- About this task
Look through the records below for the line with "[00:00:04.50]". Return that line and each one after it up to and including the line with "[0:00.00-0:00.50]", exactly.
=== The input ===
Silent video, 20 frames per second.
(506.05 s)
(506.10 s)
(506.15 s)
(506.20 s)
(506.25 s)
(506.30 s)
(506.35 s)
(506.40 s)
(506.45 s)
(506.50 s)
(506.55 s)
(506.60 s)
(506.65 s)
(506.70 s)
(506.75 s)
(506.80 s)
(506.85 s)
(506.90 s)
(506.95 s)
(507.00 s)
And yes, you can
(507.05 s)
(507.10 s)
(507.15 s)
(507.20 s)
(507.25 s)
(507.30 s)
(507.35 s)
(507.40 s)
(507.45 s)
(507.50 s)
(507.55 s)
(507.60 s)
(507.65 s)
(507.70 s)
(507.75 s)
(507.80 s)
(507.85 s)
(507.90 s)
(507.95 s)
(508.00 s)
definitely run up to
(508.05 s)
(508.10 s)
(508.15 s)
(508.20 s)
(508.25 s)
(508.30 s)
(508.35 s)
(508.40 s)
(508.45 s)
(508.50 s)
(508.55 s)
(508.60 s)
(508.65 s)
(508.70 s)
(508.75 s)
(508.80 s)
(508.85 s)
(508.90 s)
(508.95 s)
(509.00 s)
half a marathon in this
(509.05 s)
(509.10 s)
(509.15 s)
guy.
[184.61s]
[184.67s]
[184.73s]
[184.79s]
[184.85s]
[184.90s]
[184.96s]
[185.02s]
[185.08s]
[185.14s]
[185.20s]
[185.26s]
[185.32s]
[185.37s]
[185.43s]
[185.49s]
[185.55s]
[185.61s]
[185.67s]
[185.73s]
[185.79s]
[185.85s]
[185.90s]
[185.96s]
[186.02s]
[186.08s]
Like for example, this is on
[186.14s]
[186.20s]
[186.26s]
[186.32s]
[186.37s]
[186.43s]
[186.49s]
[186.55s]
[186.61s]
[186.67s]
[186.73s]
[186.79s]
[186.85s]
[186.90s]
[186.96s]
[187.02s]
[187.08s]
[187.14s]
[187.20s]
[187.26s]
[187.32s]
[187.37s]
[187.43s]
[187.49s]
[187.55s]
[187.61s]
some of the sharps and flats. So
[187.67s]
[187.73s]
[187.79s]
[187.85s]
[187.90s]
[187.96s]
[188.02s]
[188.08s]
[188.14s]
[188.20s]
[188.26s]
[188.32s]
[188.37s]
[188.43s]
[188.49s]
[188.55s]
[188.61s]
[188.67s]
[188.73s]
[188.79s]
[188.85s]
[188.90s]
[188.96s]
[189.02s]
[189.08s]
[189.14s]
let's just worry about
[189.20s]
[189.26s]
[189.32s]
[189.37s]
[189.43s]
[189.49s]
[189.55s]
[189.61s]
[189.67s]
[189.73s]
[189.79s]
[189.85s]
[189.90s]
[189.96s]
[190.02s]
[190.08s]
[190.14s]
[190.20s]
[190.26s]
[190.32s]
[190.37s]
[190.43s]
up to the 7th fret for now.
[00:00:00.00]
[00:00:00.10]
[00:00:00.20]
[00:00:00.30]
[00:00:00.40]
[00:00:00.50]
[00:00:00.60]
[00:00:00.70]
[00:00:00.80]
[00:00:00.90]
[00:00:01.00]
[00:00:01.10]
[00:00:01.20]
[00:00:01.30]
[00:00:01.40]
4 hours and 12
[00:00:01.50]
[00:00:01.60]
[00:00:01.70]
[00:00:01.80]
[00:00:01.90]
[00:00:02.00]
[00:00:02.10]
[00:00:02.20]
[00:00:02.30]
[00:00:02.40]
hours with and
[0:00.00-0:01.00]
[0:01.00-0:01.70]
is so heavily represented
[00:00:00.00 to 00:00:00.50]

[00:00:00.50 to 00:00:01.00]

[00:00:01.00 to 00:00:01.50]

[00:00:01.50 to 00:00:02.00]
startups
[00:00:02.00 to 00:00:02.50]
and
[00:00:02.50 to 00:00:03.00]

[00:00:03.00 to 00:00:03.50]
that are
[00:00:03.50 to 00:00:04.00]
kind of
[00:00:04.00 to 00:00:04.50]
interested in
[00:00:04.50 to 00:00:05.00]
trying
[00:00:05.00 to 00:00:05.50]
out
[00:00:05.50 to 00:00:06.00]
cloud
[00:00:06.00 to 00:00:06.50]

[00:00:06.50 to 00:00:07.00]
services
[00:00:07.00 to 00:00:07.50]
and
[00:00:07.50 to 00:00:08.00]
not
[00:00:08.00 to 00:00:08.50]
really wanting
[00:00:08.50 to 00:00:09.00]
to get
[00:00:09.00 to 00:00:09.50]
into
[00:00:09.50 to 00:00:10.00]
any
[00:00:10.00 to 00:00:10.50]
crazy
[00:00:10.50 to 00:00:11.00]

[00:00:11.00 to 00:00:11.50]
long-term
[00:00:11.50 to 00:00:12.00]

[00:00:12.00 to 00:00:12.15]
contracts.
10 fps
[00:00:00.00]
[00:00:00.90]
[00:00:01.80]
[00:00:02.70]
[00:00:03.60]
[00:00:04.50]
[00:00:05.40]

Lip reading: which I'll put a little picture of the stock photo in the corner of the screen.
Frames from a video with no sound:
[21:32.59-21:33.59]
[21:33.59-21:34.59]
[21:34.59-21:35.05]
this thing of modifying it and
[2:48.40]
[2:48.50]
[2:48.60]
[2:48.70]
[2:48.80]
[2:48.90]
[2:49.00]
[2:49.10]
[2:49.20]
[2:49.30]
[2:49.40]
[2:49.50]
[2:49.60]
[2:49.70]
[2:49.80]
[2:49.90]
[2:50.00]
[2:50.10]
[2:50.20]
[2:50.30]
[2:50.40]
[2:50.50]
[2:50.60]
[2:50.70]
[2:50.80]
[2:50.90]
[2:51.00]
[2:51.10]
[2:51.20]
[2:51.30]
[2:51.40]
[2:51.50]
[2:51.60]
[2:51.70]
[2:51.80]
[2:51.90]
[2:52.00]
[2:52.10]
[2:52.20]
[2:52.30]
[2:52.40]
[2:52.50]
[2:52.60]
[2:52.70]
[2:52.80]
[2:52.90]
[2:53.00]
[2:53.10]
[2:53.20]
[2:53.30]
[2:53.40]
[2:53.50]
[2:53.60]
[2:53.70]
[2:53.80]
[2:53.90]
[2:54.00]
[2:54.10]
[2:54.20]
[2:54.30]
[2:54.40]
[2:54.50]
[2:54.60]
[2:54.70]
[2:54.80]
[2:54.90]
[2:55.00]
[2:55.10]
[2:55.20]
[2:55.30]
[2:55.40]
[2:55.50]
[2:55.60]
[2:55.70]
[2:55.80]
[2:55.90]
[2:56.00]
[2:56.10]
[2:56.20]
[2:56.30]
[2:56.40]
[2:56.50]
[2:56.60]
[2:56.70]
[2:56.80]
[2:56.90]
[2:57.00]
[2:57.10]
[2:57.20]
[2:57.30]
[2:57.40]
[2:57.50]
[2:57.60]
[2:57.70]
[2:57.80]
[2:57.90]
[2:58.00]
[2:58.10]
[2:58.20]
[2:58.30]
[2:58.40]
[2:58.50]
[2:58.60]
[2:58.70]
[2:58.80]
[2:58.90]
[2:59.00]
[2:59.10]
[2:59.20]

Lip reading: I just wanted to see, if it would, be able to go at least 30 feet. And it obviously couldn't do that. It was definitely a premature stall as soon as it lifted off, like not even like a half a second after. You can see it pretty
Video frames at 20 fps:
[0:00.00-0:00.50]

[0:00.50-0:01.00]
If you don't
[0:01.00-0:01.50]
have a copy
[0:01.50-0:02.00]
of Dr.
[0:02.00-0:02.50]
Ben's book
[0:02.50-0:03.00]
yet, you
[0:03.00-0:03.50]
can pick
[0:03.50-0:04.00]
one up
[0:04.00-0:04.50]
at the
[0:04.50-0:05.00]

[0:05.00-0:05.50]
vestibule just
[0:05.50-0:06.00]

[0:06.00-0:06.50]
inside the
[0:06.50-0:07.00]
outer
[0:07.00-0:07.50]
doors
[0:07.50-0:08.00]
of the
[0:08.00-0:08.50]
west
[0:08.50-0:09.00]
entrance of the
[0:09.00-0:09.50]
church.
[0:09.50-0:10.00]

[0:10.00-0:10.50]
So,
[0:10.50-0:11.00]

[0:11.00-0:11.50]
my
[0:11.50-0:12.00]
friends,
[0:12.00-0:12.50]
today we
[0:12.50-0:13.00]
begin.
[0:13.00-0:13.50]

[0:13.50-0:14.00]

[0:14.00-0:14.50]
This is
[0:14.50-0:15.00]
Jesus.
===
- Answer for this exercise
[00:00:04.50]
[00:00:05.40]

Lip reading: which I'll put a little picture of the stock photo in the corner of the screen.
Frames from a video with no sound:
[21:32.59-21:33.59]
[21:33.59-21:34.59]
[21:34.59-21:35.05]
this thing of modifying it and
[2:48.40]
[2:48.50]
[2:48.60]
[2:48.70]
[2:48.80]
[2:48.90]
[2:49.00]
[2:49.10]
[2:49.20]
[2:49.30]
[2:49.40]
[2:49.50]
[2:49.60]
[2:49.70]
[2:49.80]
[2:49.90]
[2:50.00]
[2:50.10]
[2:50.20]
[2:50.30]
[2:50.40]
[2:50.50]
[2:50.60]
[2:50.70]
[2:50.80]
[2:50.90]
[2:51.00]
[2:51.10]
[2:51.20]
[2:51.30]
[2:51.40]
[2:51.50]
[2:51.60]
[2:51.70]
[2:51.80]
[2:51.90]
[2:52.00]
[2:52.10]
[2:52.20]
[2:52.30]
[2:52.40]
[2:52.50]
[2:52.60]
[2:52.70]
[2:52.80]
[2:52.90]
[2:53.00]
[2:53.10]
[2:53.20]
[2:53.30]
[2:53.40]
[2:53.50]
[2:53.60]
[2:53.70]
[2:53.80]
[2:53.90]
[2:54.00]
[2:54.10]
[2:54.20]
[2:54.30]
[2:54.40]
[2:54.50]
[2:54.60]
[2:54.70]
[2:54.80]
[2:54.90]
[2:55.00]
[2:55.10]
[2:55.20]
[2:55.30]
[2:55.40]
[2:55.50]
[2:55.60]
[2:55.70]
[2:55.80]
[2:55.90]
[2:56.00]
[2:56.10]
[2:56.20]
[2:56.30]
[2:56.40]
[2:56.50]
[2:56.60]
[2:56.70]
[2:56.80]
[2:56.90]
[2:57.00]
[2:57.10]
[2:57.20]
[2:57.30]
[2:57.40]
[2:57.50]
[2:57.60]
[2:57.70]
[2:57.80]
[2:57.90]
[2:58.00]
[2:58.10]
[2:58.20]
[2:58.30]
[2:58.40]
[2:58.50]
[2:58.60]
[2:58.70]
[2:58.80]
[2:58.90]
[2:59.00]
[2:59.10]
[2:59.20]

Lip reading: I just wanted to see, if it would, be able to go at least 30 feet. And it obviously couldn't do that. It was definitely a premature stall as soon as it lifted off, like not even like a half a second after. You can see it pretty
Video frames at 20 fps:
[0:00.00-0:00.50]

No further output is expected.